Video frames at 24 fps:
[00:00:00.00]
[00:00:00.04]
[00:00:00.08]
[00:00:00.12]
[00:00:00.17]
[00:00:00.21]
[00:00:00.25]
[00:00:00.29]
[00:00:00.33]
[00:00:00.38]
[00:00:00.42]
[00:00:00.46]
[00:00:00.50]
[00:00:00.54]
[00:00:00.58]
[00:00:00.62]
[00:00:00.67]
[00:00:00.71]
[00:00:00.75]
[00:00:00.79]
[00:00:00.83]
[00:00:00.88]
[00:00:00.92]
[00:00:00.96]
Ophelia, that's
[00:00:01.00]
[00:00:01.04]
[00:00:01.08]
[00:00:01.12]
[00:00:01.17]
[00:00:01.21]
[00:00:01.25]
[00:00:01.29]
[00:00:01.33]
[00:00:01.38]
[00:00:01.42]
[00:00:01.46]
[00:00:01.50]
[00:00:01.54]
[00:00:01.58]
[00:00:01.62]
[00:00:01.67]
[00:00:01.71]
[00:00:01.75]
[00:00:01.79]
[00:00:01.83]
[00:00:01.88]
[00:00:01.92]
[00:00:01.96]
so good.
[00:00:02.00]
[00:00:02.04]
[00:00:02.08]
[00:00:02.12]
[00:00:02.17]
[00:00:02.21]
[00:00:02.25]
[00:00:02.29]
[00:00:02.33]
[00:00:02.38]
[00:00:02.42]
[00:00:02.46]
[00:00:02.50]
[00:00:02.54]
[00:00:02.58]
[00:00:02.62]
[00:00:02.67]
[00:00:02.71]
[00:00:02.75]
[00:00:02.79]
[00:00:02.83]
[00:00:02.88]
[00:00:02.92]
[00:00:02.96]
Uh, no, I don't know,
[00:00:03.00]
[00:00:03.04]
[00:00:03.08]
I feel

--

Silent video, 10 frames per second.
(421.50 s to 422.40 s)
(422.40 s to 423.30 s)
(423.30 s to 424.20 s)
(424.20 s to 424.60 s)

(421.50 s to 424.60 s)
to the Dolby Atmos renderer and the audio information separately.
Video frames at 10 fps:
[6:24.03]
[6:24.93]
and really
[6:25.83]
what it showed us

...

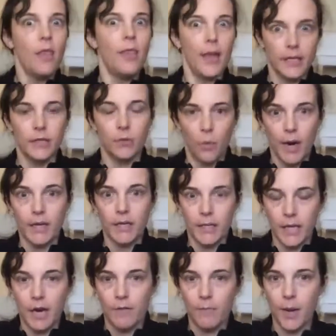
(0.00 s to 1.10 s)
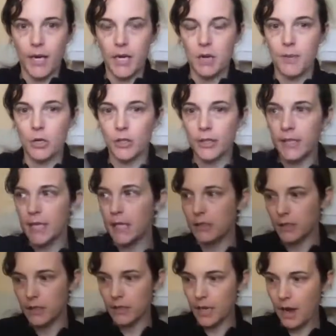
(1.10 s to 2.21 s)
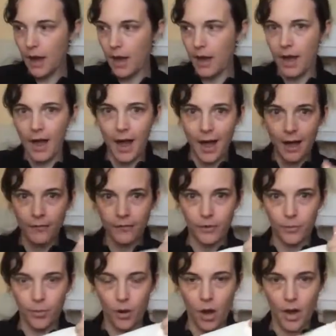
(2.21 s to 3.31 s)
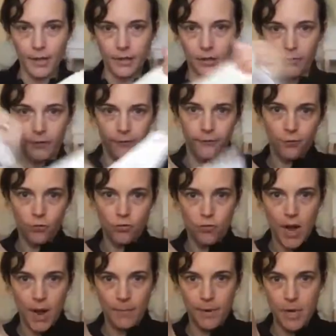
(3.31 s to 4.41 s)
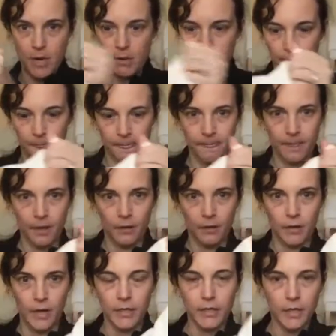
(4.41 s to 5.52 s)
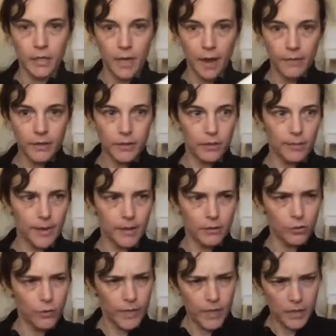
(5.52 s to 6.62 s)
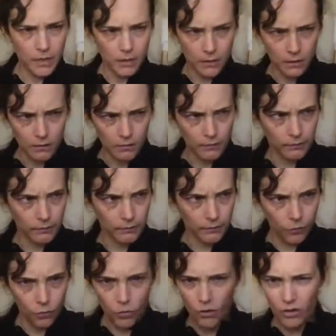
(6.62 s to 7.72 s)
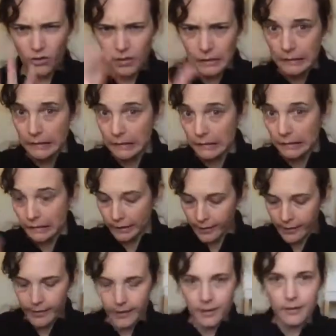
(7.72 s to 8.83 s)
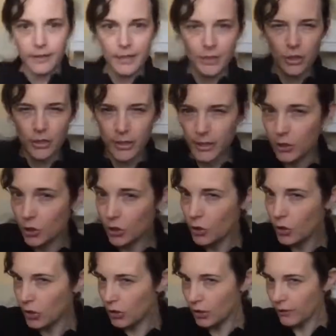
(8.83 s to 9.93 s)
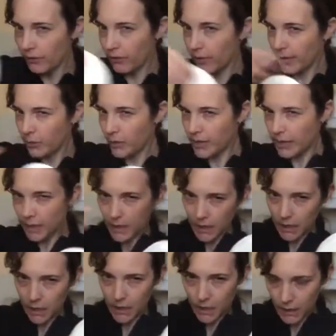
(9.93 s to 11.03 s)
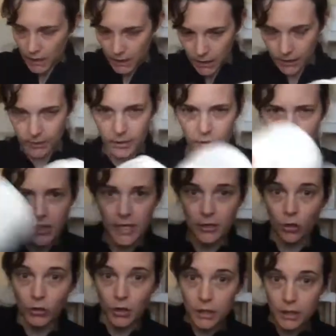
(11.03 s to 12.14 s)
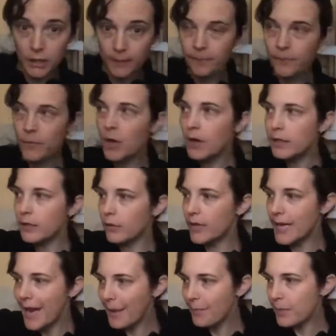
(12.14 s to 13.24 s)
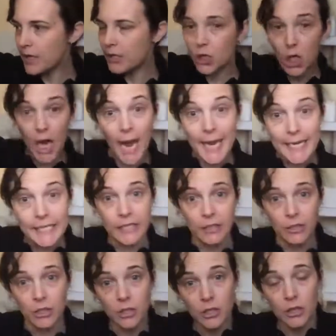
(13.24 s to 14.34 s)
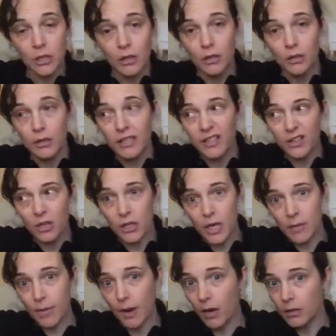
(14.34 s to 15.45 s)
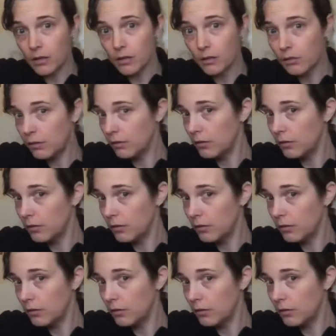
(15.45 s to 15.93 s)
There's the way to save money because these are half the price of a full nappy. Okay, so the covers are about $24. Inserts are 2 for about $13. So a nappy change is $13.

> [TASK DETAILS]:
Nothing but the lines above from the one containing "[00:00:00.96]" through the one containing "[00:00:02.08]" should appear in the answer, each repeated exactly.

> [SOLUTION TO THIS EXERCISE]:
[00:00:00.96]
Ophelia, that's
[00:00:01.00]
[00:00:01.04]
[00:00:01.08]
[00:00:01.12]
[00:00:01.17]
[00:00:01.21]
[00:00:01.25]
[00:00:01.29]
[00:00:01.33]
[00:00:01.38]
[00:00:01.42]
[00:00:01.46]
[00:00:01.50]
[00:00:01.54]
[00:00:01.58]
[00:00:01.62]
[00:00:01.67]
[00:00:01.71]
[00:00:01.75]
[00:00:01.79]
[00:00:01.83]
[00:00:01.88]
[00:00:01.92]
[00:00:01.96]
so good.
[00:00:02.00]
[00:00:02.04]
[00:00:02.08]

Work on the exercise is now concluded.